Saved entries
☆ ☆ ☆ ☆ ☆
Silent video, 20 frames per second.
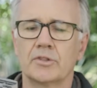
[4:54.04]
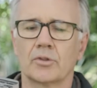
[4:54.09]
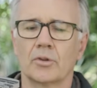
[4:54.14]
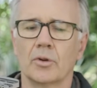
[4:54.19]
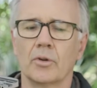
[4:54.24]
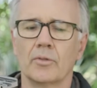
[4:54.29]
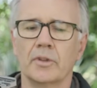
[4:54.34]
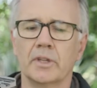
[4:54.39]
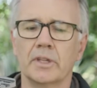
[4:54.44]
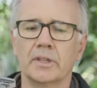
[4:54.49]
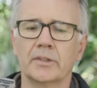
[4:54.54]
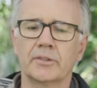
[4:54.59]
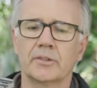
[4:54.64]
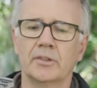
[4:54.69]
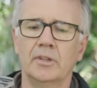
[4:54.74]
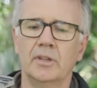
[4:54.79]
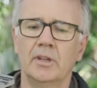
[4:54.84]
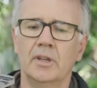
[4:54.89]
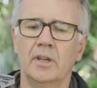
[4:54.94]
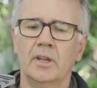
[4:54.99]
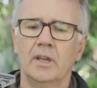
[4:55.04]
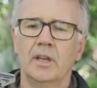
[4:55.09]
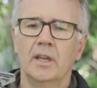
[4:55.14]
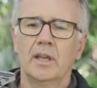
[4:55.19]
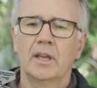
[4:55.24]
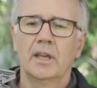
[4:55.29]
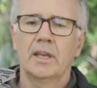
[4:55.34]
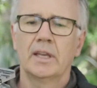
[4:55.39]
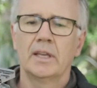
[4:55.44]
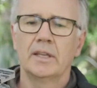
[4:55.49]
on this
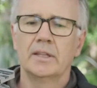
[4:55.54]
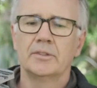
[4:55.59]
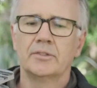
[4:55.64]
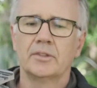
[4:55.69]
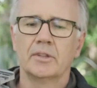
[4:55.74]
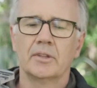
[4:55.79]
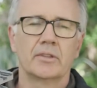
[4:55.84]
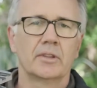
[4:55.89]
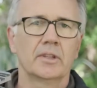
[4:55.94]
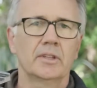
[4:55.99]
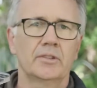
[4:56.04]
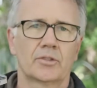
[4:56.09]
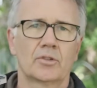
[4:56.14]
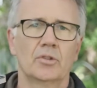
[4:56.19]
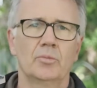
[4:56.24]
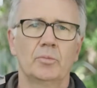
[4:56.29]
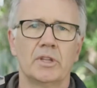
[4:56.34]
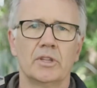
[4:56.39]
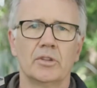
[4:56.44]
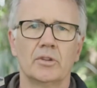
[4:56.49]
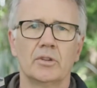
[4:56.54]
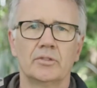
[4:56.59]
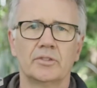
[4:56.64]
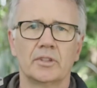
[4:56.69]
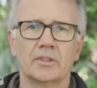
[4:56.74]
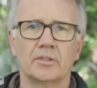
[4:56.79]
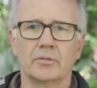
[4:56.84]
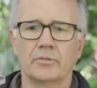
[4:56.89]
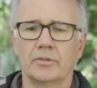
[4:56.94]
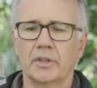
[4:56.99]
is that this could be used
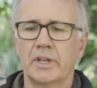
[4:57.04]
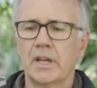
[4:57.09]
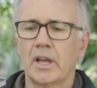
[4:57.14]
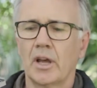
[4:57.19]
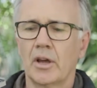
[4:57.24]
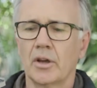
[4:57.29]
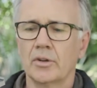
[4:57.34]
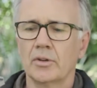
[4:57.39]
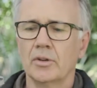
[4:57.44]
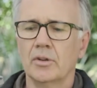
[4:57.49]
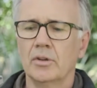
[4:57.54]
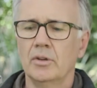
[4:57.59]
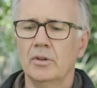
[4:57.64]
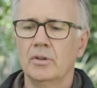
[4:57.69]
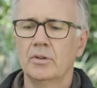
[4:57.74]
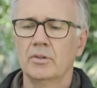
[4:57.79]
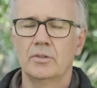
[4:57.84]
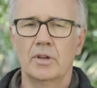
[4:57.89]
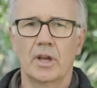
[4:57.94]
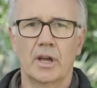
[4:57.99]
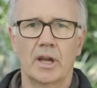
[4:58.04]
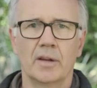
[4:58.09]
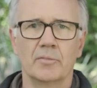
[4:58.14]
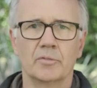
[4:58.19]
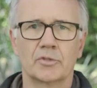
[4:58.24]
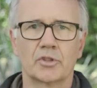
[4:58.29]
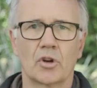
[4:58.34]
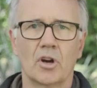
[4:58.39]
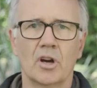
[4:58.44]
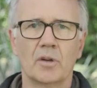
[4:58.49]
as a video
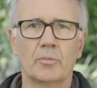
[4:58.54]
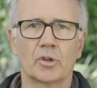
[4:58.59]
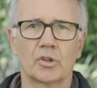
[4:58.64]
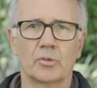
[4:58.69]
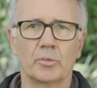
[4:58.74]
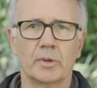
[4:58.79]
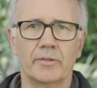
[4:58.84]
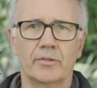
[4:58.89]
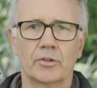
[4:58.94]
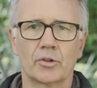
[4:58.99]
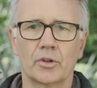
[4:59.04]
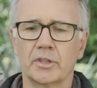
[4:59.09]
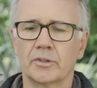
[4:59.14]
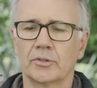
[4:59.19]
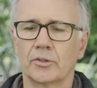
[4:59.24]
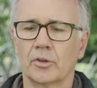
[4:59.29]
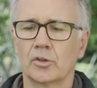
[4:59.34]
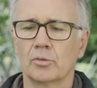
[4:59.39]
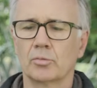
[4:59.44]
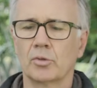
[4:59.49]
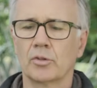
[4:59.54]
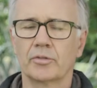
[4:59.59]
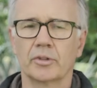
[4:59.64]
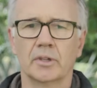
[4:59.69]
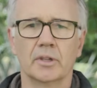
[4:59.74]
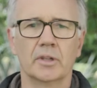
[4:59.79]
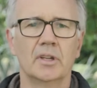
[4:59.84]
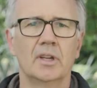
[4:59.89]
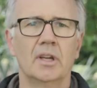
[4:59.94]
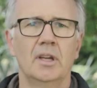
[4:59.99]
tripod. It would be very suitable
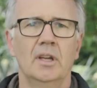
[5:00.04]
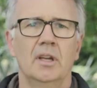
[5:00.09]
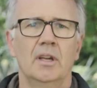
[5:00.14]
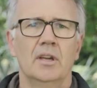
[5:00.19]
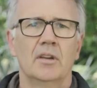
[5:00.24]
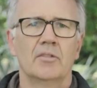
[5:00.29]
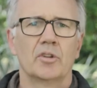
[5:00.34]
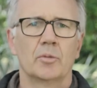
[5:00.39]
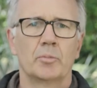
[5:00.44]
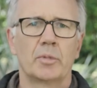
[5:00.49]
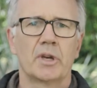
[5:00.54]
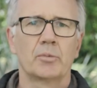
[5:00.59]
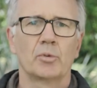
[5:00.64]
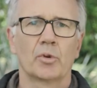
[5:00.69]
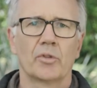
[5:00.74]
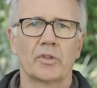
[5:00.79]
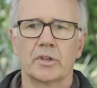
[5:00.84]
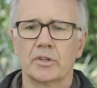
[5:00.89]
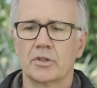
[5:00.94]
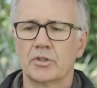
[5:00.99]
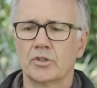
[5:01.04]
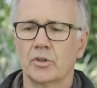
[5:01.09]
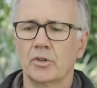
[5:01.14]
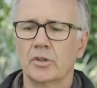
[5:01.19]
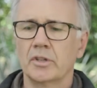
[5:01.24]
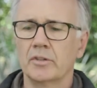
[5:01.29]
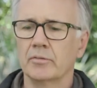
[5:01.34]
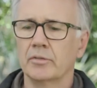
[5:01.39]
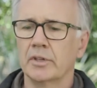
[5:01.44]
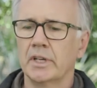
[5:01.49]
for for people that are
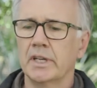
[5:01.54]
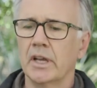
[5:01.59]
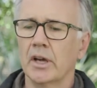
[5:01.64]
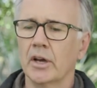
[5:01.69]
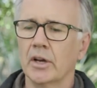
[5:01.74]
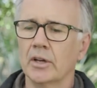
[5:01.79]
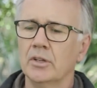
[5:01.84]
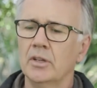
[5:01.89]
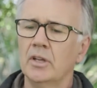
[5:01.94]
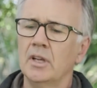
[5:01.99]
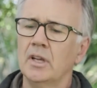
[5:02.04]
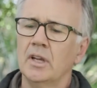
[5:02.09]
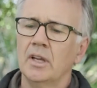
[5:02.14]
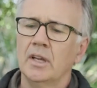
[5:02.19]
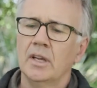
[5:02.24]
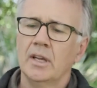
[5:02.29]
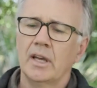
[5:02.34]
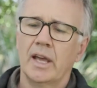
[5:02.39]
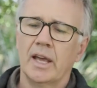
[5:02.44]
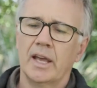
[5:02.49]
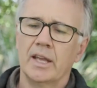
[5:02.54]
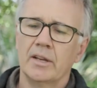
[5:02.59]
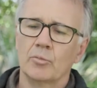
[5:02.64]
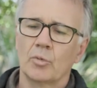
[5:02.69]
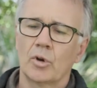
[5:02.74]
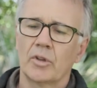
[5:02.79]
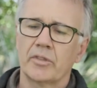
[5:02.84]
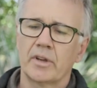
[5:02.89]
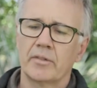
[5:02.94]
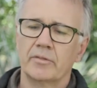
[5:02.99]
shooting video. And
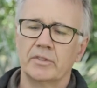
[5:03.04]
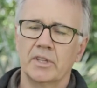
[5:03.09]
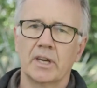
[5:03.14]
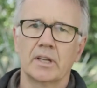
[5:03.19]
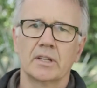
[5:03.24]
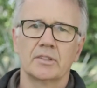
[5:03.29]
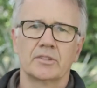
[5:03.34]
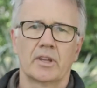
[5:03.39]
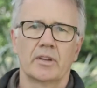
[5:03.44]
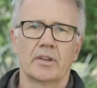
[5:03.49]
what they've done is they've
☆ ☆ ☆ ☆ ☆
> Work required: Hand back the records above exactly, leaving out every picture.

> Completed task:
Silent video, 20 frames per second.
[4:54.04]
[4:54.09]
[4:54.14]
[4:54.19]
[4:54.24]
[4:54.29]
[4:54.34]
[4:54.39]
[4:54.44]
[4:54.49]
[4:54.54]
[4:54.59]
[4:54.64]
[4:54.69]
[4:54.74]
[4:54.79]
[4:54.84]
[4:54.89]
[4:54.94]
[4:54.99]
[4:55.04]
[4:55.09]
[4:55.14]
[4:55.19]
[4:55.24]
[4:55.29]
[4:55.34]
[4:55.39]
[4:55.44]
[4:55.49]
on this
[4:55.54]
[4:55.59]
[4:55.64]
[4:55.69]
[4:55.74]
[4:55.79]
[4:55.84]
[4:55.89]
[4:55.94]
[4:55.99]
[4:56.04]
[4:56.09]
[4:56.14]
[4:56.19]
[4:56.24]
[4:56.29]
[4:56.34]
[4:56.39]
[4:56.44]
[4:56.49]
[4:56.54]
[4:56.59]
[4:56.64]
[4:56.69]
[4:56.74]
[4:56.79]
[4:56.84]
[4:56.89]
[4:56.94]
[4:56.99]
is that this could be used
[4:57.04]
[4:57.09]
[4:57.14]
[4:57.19]
[4:57.24]
[4:57.29]
[4:57.34]
[4:57.39]
[4:57.44]
[4:57.49]
[4:57.54]
[4:57.59]
[4:57.64]
[4:57.69]
[4:57.74]
[4:57.79]
[4:57.84]
[4:57.89]
[4:57.94]
[4:57.99]
[4:58.04]
[4:58.09]
[4:58.14]
[4:58.19]
[4:58.24]
[4:58.29]
[4:58.34]
[4:58.39]
[4:58.44]
[4:58.49]
as a video
[4:58.54]
[4:58.59]
[4:58.64]
[4:58.69]
[4:58.74]
[4:58.79]
[4:58.84]
[4:58.89]
[4:58.94]
[4:58.99]
[4:59.04]
[4:59.09]
[4:59.14]
[4:59.19]
[4:59.24]
[4:59.29]
[4:59.34]
[4:59.39]
[4:59.44]
[4:59.49]
[4:59.54]
[4:59.59]
[4:59.64]
[4:59.69]
[4:59.74]
[4:59.79]
[4:59.84]
[4:59.89]
[4:59.94]
[4:59.99]
tripod. It would be very suitable
[5:00.04]
[5:00.09]
[5:00.14]
[5:00.19]
[5:00.24]
[5:00.29]
[5:00.34]
[5:00.39]
[5:00.44]
[5:00.49]
[5:00.54]
[5:00.59]
[5:00.64]
[5:00.69]
[5:00.74]
[5:00.79]
[5:00.84]
[5:00.89]
[5:00.94]
[5:00.99]
[5:01.04]
[5:01.09]
[5:01.14]
[5:01.19]
[5:01.24]
[5:01.29]
[5:01.34]
[5:01.39]
[5:01.44]
[5:01.49]
for for people that are
[5:01.54]
[5:01.59]
[5:01.64]
[5:01.69]
[5:01.74]
[5:01.79]
[5:01.84]
[5:01.89]
[5:01.94]
[5:01.99]
[5:02.04]
[5:02.09]
[5:02.14]
[5:02.19]
[5:02.24]
[5:02.29]
[5:02.34]
[5:02.39]
[5:02.44]
[5:02.49]
[5:02.54]
[5:02.59]
[5:02.64]
[5:02.69]
[5:02.74]
[5:02.79]
[5:02.84]
[5:02.89]
[5:02.94]
[5:02.99]
shooting video. And
[5:03.04]
[5:03.09]
[5:03.14]
[5:03.19]
[5:03.24]
[5:03.29]
[5:03.34]
[5:03.39]
[5:03.44]
[5:03.49]
what they've done is they've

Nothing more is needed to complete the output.